Either way, those brilliantly fast and sensitive sensors certainly open doors to new ways of imaging.

Quote:
Originally Posted by Atmos View Post
Suavi, you have just hit the nail on the head as to why professionals are not going to go down the path of short subs (depending on situation obviously), faint stuff! Difficult to detect at the best of times, short subs can at times leave you with more noise detection than real stuff leading to faint bits being rejected.
the full frame download time should be around 40ms (it runs at up to 23 fps full res), so the chance of photons being missed while the chip is doing something else is quite small, even at 1 second subs.

The big thing though is the low read noise, which allows you to get to sky-limited performance with short subs. One second is a bit extreme (but possible) - maybe 30 seconds would be more mainstream and still provide some significant advantages. You don't have to use short subs, but why not if there is no SNR penalty and you get improved dynamic range and all the mount advantages?

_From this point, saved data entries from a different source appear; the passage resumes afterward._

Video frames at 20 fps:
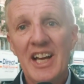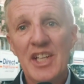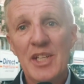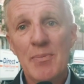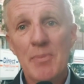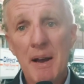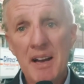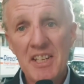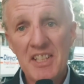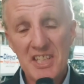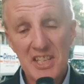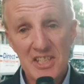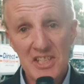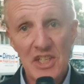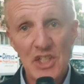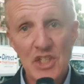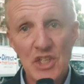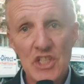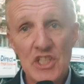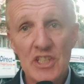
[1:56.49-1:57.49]
Spices
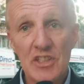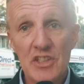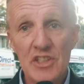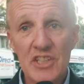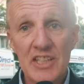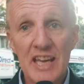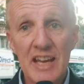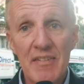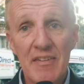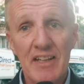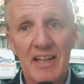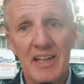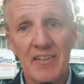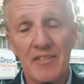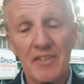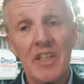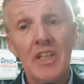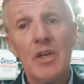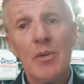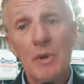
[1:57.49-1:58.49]
has just launched Cavalan,
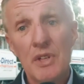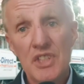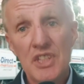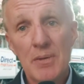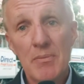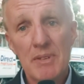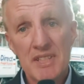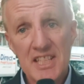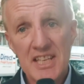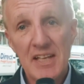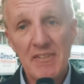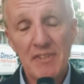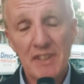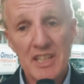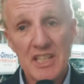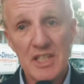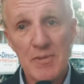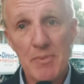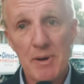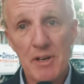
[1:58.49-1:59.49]
which can be safely
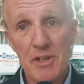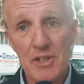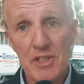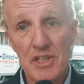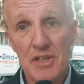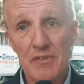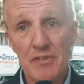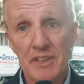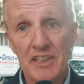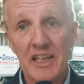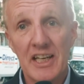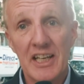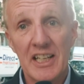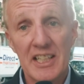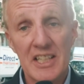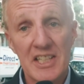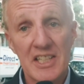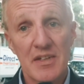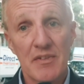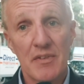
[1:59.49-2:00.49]
disposed of
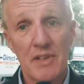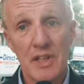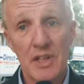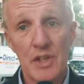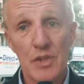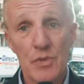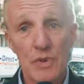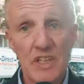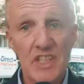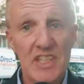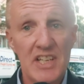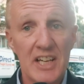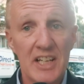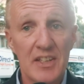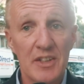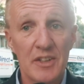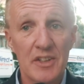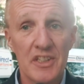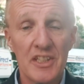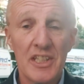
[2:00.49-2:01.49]
regardless of whether it's
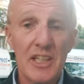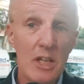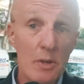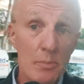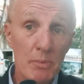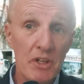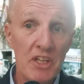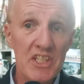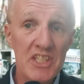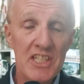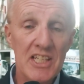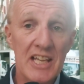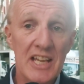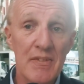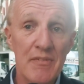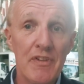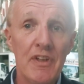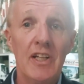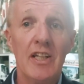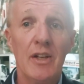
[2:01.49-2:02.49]
recycled, put into
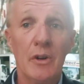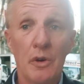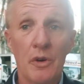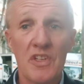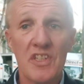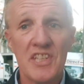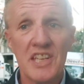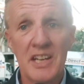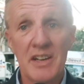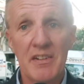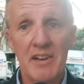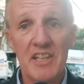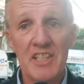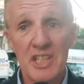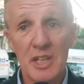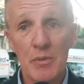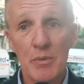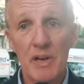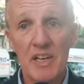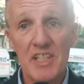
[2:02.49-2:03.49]
landfill or
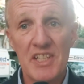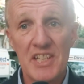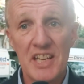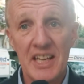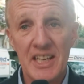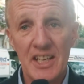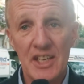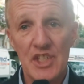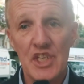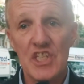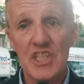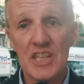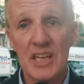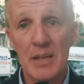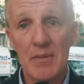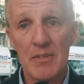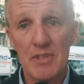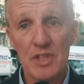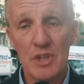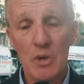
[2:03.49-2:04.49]
incinerated in waste-to-energy
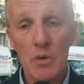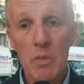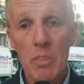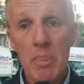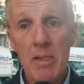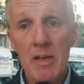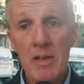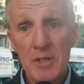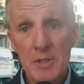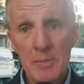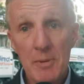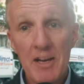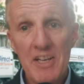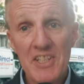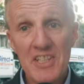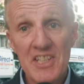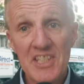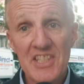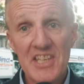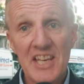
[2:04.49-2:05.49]
schemes.
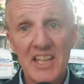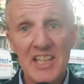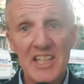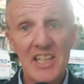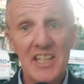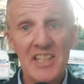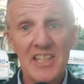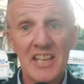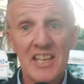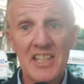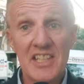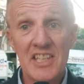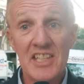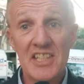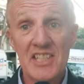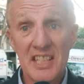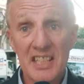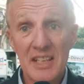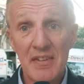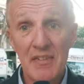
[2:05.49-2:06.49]
Spices says it's
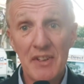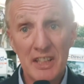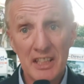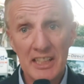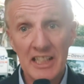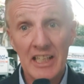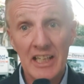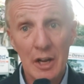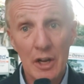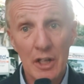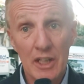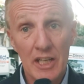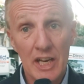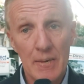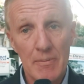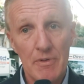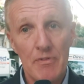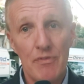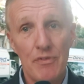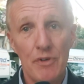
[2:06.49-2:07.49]
significantly lower
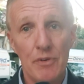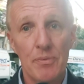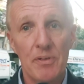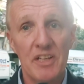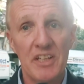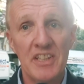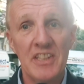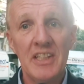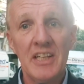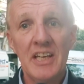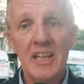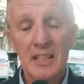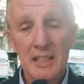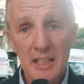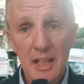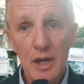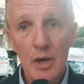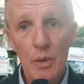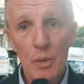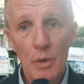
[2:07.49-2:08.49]
carbon footprint,
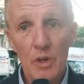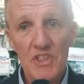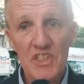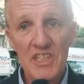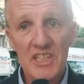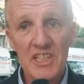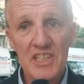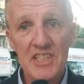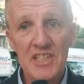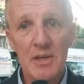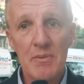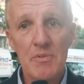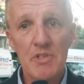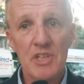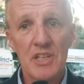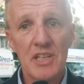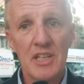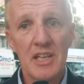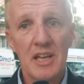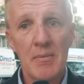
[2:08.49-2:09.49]
lower water
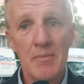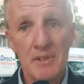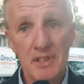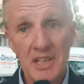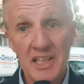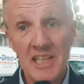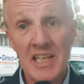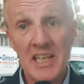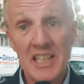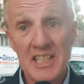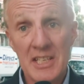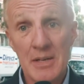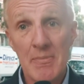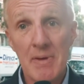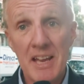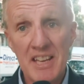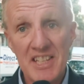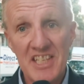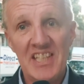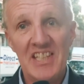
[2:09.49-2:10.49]
consumption, and in its
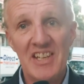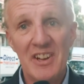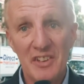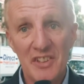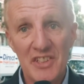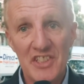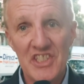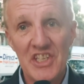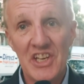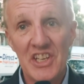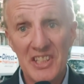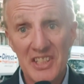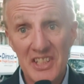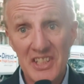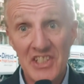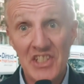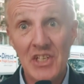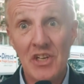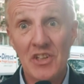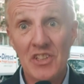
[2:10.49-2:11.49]
amazing
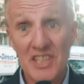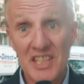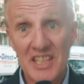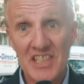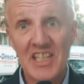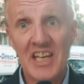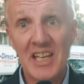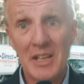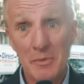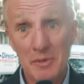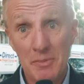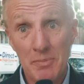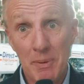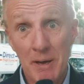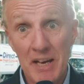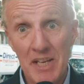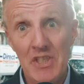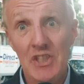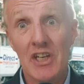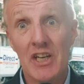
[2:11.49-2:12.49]
non-toxic
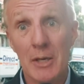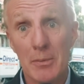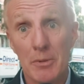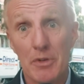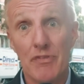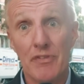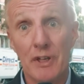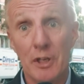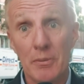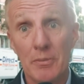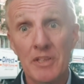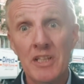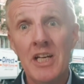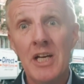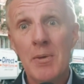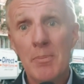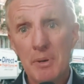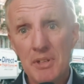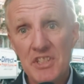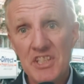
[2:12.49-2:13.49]
biodegradable film
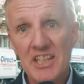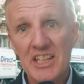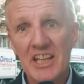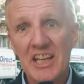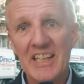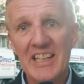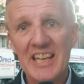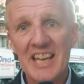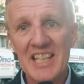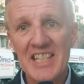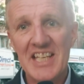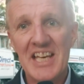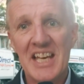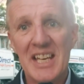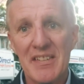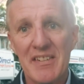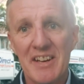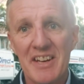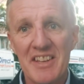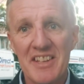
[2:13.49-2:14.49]
puts it light years
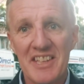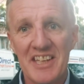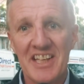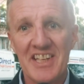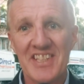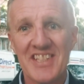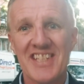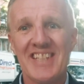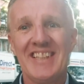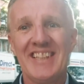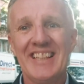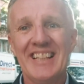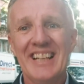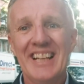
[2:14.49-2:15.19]
ahead of anything else.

Note that short exposures are not unprecedented in the professional arena. For example, PanSTARRS has a low read noise detector (for larger pixels at 5 electrons) and is sky limited after 15 seconds - typical exposures are 30 seconds. Once you get to sky-limited, longer subs do not help you extract signal in the final image - longer subs will look better individually, but the final stack from a lot of short subs will be the same as that from a few long subs if they are all sky-limited. Longer total exposure improves things, but not longer subs.

Last edited by Shiraz; 17-05-2016 at 05:14 PM.